Recognizing Israel as a Jewish State

A distinction should be made between recognizing Israel as a Jewish state, and recognizing it as a homeland of the Jewish people. If Israel wants to be a Jewish state, it can change its name and become the Jewish state of Israel, and whoever recognizes Israel recognizes the Jewish state of Israel. But it is not a serious condition to insist that Israel be recognized as a Jewish state. However, to recognize that Israel is the homeland of the Jewish people reflects something deep. It reflects the recognition of the Palestinians that this land is a homeland for two peoples—for Palestinians and for the Jews. This could be both something that Palestinians could accept and something that answers Israeli fears. Recognizing Israel as the homeland for the Jewish people would be a recognition that Israelis have a right to stay in Israel.

Settlement Growth

Defining settlement “growth” is important. “Natural growth” is often talked about in terms of accommodating the birth of babies, but if a baby is born on Fifth Avenue or elsewhere in America, it is not expected that the baby will have the right to live on that same avenue. But Israelis see it differently, and this is where the term natural growth may be problematic because they see this as something that is in fact “natural”—it has to do with babies, with kids. How can it be stopped?
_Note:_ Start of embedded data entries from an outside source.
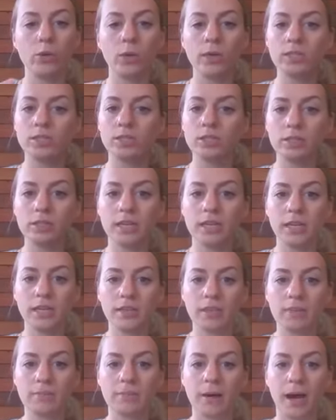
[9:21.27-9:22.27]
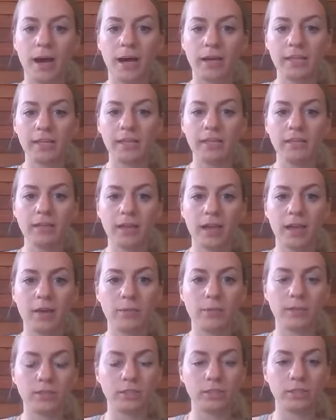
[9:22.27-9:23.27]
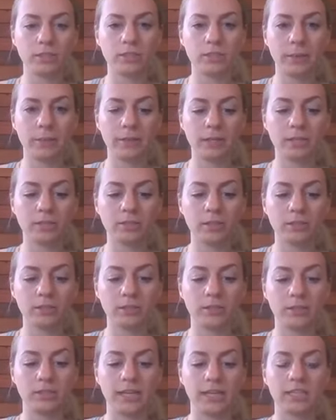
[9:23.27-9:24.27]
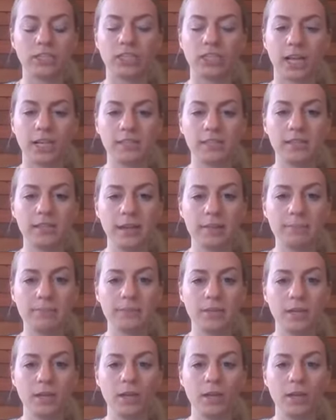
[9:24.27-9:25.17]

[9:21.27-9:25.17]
Once they're in the body and once your stomach starts to digest them,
On the one hand, it is very difficult, if not impossible, to stop every type of building in every place in the West Bank. On the other hand, Israel has cheated in the last few years. That is the truth. There was an ongoing mechanism of cheating, in fact, under the umbrella of natural growth, and the result was that the population of many settlements doubled or tripled. The Americans want to stop this mechanism.
The question now is what Netanyahu will do on the ground. I don’t believe that Israel will be able to stop the growth of every settlement that is next to the green line, and so will likely be included in Israel’s final borders. But either the Americans will agree to that growth, perhaps unofficially, for a certain price that Netanyahu would have to pay, or the Americans will punish Israel for doing that. They could say, “You want to build in a settlement? Fine, but don’t count on us to veto a UN resolution on settlements.” The Americans could also monitor settlement construction. They could say, “If you want to build a kindergarten in a settlement, than give us the details, and we will look into it in a joint committee.”
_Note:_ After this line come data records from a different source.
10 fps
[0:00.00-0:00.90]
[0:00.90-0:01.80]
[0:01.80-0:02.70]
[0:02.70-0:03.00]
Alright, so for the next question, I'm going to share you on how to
Nonetheless, the question of natural growth is not the real question. The real issue is not about freezing settlements, but rather about evacuating and dismantling them. The impression in Israel is that this administration talks about conflict resolution, not conflict management. You can freeze settlements if you want to manage the conflict, but if you want to resolve it, you need to move beyond freezing settlements. And that will be the real test.
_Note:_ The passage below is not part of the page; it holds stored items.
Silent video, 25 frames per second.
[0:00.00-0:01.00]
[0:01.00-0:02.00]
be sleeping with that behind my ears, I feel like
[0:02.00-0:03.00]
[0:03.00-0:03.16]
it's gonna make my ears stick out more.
The Power of an American President

The real test of the speech is how it will be translated into policy that will emanate from Jerusalem, Ramallah, and especially Washington. As polls showed, President Obama’s speech in Cairo had a very significant effect on the number of Israelis who believe that a permanent settlement with the Palestinians is possible within the coming years. The Israeli public sees an active American president, and in poll after poll, Israelis support a more active American role. If I were an advisor to President Obama, I would say to him: “Look at what you have accomplished in the three months since Binyamin Netanyahu became Prime Minister of Israel; just think what you can do in the future."